Human Health Science

My campaign to encourage what I see as common sense in care of frail people gets tangled up with another interesting controversy.  It’s got several names: patient-centered care, patients’ rights, shared care, and others. The idea is that whereas traditional or academic medical care does healthcare as if the focus or center of things were a disease to be diagnosed and treated, a better point of view would be to see that center as a person, whose needs are to be met.

These are attitudes, of course, and the healthcare events may look just the same between the two of them, with any underlying philosophy never mentioned or even thought about. Other times, there is a huge and radical difference between what goes on if our underlying focus is on disease and treatment, and what goes on if we’re looking to do what someone wants.

Congestive heart failure in my 80-year-old mother-in-law is very different from CHF in a 60-year-old man who is just coming to the fulfillment of a long successful career. The disease as a heart specialist would see it may be very close to identical: pressures and gradients across valves and pump function numbers could be the very same. And the academic guidelines for the treatment would also be identical. But what we have to think about, what questions we should be asking, and what we should be doing are as different as night and day.

A recent post by Dr Steve Balt, a psychiatrist, illustrates this. He framed the issue by suggesting that, because no two people who have any psychiatric disorder (and this goes for disorders or diseases of any kind) are the same, could it be that it isn’t just the people (and their circumstances, their finances, their personality, their upbringing, their willingness to follow a treatment regimen etc.) who are different but the actual disorder itself that’s different? Never exactly the same?

Dr. Balt was careful to emphasize that we health professionals bring a scientific understanding of disease as fundamental information when we look at someone with a problem. He’s right of course in one way, but there’s another step in the scientific process that we tend to overlook. It’s the experiment that goes on every time a doctor or other healthcare provider and patient agree to try a treatment, or not to. What will happen? Of course nobody knows. The textbook, guidelines, evidence-based scientific prediction of what will happen is one thing, and then there’s what actually takes place. I’ve always believed “what actually takes place” is the more important of the two, but now inspired by this reframing of what we call a “disorder”, I wonder if we should be seeing healthcare science a bit differently.

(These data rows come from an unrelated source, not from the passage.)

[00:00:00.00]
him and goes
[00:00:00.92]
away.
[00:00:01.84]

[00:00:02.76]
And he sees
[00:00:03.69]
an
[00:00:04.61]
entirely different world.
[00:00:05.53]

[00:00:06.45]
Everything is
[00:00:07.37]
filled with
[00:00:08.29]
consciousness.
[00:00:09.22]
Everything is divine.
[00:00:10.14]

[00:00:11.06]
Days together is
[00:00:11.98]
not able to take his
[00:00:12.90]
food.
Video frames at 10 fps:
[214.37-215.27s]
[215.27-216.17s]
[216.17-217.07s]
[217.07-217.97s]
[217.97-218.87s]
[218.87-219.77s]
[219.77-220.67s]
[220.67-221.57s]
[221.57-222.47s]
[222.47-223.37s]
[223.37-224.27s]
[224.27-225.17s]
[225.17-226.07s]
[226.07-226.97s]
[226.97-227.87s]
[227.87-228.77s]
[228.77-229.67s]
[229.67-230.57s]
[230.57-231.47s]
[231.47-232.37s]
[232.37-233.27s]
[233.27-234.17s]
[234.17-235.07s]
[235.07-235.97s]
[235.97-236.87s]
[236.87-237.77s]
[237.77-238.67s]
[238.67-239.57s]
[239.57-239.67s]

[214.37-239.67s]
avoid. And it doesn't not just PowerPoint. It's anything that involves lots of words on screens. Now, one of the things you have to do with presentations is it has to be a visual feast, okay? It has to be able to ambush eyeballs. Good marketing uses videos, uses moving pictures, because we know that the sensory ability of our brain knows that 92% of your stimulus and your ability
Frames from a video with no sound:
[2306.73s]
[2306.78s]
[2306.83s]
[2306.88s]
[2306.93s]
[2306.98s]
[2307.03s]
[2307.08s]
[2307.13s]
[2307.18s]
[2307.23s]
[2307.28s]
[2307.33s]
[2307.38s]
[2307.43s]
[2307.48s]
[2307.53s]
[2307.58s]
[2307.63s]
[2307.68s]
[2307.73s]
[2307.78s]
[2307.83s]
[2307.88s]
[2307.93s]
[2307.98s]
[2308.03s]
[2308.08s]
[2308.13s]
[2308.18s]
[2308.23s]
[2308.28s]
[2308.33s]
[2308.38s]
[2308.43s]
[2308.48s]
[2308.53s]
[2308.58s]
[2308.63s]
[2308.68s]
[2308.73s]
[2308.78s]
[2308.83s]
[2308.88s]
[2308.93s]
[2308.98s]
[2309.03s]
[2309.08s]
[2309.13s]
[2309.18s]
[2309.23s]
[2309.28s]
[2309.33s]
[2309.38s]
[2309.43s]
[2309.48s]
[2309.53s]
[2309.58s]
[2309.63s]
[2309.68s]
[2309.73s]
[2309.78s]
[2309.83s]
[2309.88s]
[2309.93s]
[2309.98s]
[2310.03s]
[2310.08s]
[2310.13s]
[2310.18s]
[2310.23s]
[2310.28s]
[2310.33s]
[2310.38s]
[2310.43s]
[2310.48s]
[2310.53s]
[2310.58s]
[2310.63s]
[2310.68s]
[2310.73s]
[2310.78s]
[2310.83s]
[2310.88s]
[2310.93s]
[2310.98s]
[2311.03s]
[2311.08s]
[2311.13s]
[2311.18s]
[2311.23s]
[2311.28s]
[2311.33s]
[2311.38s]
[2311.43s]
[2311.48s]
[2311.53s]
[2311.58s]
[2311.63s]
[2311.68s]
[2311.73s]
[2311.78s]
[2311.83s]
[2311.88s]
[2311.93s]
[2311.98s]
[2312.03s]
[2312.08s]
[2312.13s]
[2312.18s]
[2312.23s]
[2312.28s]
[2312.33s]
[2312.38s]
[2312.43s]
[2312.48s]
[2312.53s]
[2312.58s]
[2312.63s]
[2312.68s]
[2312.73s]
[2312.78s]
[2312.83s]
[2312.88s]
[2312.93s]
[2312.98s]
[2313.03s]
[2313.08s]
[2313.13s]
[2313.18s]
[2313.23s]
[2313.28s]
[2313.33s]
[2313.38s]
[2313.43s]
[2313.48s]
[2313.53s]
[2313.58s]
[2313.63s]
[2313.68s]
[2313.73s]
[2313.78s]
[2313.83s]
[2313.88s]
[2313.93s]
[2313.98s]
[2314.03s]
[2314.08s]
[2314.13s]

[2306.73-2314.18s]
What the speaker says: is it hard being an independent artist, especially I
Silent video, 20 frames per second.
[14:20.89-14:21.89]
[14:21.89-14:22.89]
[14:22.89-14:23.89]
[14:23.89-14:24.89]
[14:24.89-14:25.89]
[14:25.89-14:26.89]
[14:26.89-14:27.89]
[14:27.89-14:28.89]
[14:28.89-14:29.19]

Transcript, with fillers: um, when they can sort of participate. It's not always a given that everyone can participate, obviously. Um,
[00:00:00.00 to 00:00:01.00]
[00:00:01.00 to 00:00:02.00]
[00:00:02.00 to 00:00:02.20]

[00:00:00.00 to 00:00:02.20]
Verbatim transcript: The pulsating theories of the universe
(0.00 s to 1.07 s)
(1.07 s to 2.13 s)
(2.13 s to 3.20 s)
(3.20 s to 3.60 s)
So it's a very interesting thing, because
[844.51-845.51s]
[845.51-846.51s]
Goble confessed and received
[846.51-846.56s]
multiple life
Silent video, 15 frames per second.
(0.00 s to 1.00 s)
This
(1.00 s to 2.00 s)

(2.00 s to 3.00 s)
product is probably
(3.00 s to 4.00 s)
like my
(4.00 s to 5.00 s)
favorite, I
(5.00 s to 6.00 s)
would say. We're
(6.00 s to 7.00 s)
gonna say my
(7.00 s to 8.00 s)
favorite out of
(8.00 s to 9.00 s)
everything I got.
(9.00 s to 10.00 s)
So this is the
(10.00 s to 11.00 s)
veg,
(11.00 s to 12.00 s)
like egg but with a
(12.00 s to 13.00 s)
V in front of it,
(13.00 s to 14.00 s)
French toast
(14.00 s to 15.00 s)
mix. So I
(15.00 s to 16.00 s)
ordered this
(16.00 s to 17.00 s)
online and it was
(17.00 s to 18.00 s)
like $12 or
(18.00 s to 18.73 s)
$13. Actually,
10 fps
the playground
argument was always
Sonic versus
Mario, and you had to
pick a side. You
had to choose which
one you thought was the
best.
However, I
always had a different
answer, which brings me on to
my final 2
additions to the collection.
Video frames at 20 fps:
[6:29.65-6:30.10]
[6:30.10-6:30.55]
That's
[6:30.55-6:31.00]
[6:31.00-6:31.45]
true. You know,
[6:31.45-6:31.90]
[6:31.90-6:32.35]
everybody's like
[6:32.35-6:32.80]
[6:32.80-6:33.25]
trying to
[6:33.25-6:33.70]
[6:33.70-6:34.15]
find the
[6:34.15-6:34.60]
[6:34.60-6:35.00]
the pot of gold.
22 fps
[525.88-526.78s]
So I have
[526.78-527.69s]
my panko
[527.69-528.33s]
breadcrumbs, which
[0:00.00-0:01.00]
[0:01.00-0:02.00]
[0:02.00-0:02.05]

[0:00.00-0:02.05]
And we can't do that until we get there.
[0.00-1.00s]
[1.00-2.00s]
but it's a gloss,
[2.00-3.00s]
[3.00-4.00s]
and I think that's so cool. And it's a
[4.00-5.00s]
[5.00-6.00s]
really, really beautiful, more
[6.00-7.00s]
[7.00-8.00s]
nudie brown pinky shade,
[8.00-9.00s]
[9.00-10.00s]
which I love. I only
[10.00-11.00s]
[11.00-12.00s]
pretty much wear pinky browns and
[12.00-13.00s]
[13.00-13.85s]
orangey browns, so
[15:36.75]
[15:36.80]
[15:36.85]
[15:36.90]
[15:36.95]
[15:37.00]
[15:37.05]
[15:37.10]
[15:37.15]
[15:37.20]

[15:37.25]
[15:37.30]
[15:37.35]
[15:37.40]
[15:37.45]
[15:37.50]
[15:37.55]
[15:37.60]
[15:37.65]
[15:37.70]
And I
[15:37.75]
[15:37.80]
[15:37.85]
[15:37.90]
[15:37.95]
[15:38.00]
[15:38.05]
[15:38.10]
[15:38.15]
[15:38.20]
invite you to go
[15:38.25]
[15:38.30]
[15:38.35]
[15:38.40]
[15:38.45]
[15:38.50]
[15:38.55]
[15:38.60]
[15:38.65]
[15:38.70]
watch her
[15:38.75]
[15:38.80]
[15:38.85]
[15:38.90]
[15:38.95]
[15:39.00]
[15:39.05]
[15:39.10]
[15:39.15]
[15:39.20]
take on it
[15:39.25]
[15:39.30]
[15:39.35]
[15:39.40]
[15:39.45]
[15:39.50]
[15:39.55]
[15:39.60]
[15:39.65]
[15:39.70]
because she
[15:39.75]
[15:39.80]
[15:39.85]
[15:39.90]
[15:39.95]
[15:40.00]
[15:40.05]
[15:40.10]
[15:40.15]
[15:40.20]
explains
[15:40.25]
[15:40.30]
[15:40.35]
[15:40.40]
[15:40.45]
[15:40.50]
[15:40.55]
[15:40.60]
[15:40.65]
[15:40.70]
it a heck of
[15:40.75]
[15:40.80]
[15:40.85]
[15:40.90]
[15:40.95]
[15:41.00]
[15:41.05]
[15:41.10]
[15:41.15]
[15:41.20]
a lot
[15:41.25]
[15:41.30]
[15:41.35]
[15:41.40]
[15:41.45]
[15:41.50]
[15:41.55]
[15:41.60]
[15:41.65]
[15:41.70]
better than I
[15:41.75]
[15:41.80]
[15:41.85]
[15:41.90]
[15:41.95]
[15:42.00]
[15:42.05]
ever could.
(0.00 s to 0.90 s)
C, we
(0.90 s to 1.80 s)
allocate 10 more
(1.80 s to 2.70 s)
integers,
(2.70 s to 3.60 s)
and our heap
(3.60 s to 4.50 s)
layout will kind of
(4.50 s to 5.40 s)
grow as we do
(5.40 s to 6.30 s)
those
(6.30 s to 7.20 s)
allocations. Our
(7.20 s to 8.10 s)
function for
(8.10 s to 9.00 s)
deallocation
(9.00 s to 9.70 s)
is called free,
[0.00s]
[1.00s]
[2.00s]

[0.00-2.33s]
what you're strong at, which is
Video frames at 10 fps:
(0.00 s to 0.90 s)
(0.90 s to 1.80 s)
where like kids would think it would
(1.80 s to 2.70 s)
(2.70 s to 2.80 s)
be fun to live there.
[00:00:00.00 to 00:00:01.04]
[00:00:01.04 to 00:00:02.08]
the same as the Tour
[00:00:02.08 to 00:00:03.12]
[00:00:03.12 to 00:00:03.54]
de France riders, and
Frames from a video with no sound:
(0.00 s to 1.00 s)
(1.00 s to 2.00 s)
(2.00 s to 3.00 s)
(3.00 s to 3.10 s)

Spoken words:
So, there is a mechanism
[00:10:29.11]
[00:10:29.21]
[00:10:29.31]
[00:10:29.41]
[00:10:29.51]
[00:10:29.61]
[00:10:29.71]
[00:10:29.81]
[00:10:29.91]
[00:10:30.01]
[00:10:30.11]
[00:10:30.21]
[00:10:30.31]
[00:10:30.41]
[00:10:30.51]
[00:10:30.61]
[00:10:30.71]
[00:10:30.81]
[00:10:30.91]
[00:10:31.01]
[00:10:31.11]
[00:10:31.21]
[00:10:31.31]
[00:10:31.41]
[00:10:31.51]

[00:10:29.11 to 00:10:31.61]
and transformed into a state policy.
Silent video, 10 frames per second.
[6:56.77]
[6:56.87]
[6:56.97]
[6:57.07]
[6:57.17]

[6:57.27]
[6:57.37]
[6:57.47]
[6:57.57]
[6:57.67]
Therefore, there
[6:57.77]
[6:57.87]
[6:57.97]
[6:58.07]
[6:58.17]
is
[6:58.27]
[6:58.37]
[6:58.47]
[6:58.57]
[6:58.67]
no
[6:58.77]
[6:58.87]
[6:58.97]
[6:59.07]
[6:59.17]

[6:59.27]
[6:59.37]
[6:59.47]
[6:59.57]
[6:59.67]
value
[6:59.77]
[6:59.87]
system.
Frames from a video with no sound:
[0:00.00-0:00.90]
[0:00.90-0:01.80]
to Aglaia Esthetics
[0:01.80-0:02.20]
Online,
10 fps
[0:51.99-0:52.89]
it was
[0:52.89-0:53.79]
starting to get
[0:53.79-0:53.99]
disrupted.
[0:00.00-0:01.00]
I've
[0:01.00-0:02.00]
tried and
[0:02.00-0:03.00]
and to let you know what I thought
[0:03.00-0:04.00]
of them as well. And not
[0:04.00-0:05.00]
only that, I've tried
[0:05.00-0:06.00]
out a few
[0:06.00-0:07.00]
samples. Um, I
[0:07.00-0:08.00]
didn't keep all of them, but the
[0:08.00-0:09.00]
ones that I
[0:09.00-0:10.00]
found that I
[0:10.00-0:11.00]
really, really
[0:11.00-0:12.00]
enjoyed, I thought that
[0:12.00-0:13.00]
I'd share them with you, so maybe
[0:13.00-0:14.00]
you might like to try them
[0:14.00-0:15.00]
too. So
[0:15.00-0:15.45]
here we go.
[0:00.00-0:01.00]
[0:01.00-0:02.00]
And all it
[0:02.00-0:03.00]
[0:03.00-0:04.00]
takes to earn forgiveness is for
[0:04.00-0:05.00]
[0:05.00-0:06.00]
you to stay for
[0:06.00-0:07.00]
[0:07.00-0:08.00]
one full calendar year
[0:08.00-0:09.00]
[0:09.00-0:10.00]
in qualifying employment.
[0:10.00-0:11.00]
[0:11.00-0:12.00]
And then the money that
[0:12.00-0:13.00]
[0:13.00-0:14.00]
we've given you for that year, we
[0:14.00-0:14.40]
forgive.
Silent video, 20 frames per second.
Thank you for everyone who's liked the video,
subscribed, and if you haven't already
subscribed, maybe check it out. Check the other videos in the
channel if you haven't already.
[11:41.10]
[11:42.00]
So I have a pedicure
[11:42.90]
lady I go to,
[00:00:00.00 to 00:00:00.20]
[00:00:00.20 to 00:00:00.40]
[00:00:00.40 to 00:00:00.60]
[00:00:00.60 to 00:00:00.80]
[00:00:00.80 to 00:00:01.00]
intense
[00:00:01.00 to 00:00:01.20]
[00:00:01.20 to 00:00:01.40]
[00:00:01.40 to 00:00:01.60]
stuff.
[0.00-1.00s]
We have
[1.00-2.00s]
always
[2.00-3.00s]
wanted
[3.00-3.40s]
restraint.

Experiments in populations will always continue to give us general information about likeliest events across groups of people. And the information coming from those experiments typically carries the credibility and unquestioned authority of the idea “Science”. But what if the weight of that authority was applied to individual people’s circumstances, so that we were forced to respect, ignore at our serious peril, and call scientific, “what actually takes place”? The thing that happens to Mrs. Murphy after I decide to put her on a diuretic?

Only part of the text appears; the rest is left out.